(Stored dataset items)

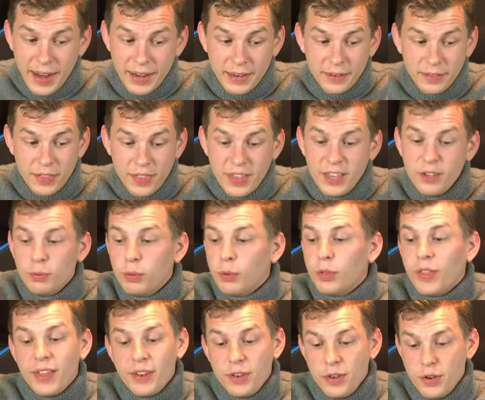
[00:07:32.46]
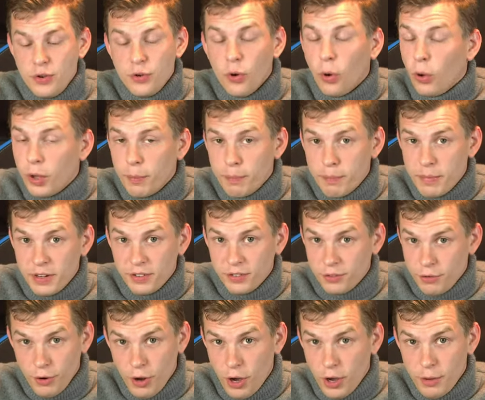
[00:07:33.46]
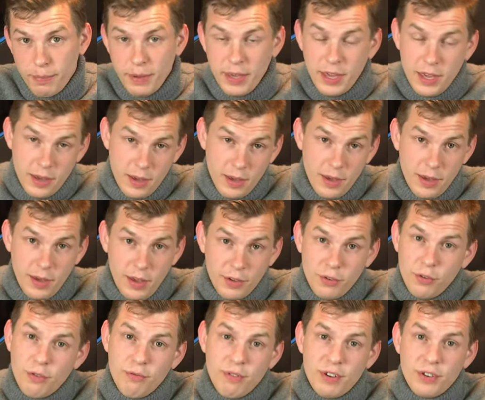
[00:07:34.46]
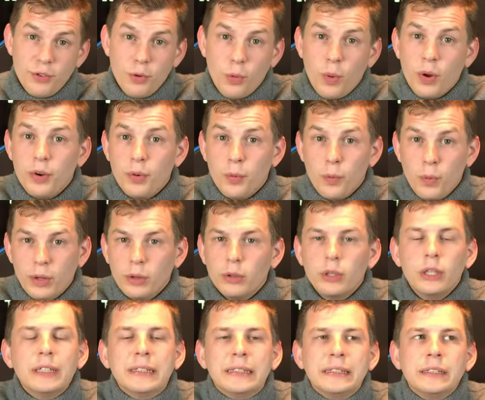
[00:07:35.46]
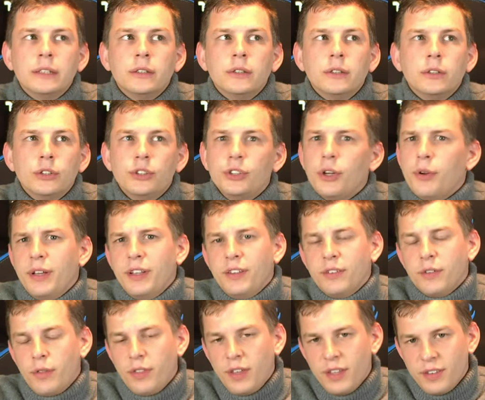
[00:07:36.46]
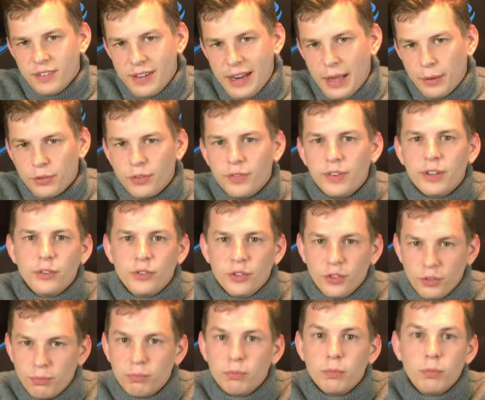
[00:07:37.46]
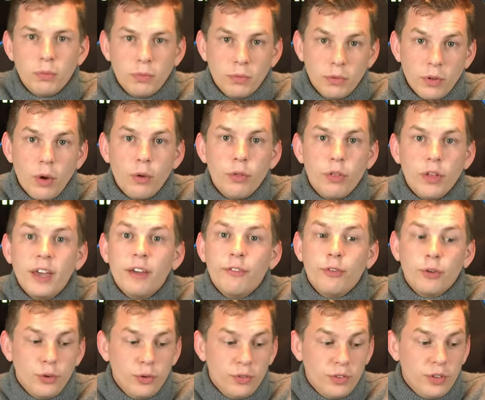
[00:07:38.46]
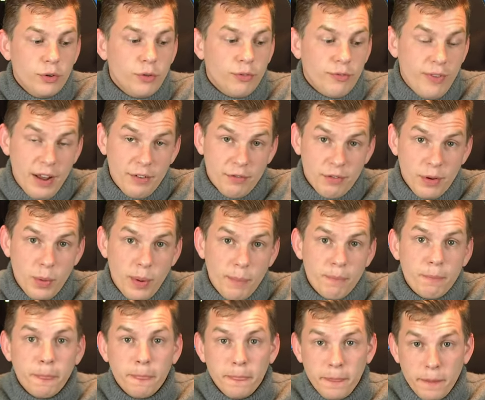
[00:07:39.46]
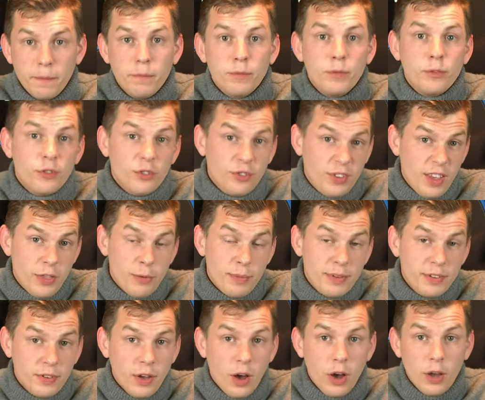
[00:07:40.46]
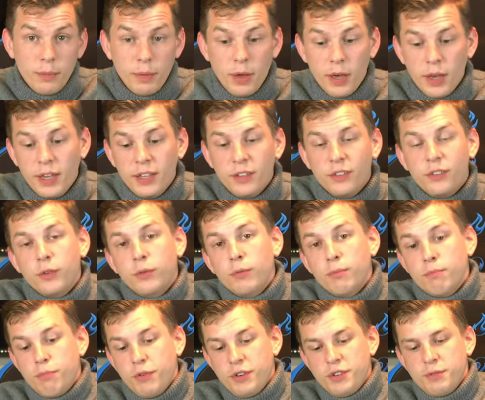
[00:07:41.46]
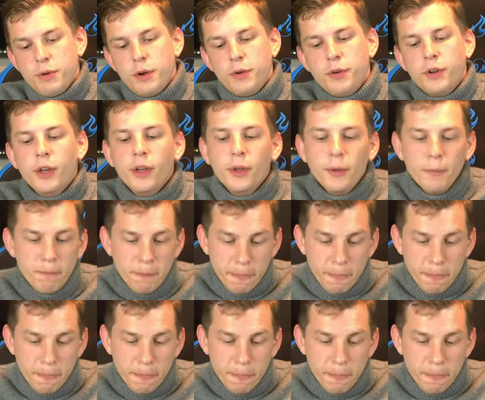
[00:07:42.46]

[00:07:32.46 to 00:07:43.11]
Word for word: and these will then not administer an IP and your original one will. You don't need to know the ins and outs of it, just know that if you're using your factory one, just set them into, uh, into bridge mode.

■ **What the task requires**:
The answer must be the lines above from the line that contains "[00:07:38.46]" to the final line of the data, word for word, with no pictures.

■ **Answer below**:
[00:07:38.46]
[00:07:39.46]
[00:07:40.46]
[00:07:41.46]
[00:07:42.46]

[00:07:32.46 to 00:07:43.11]
Word for word: and these will then not administer an IP and your original one will. You don't need to know the ins and outs of it, just know that if you're using your factory one, just set them into, uh, into bridge mode.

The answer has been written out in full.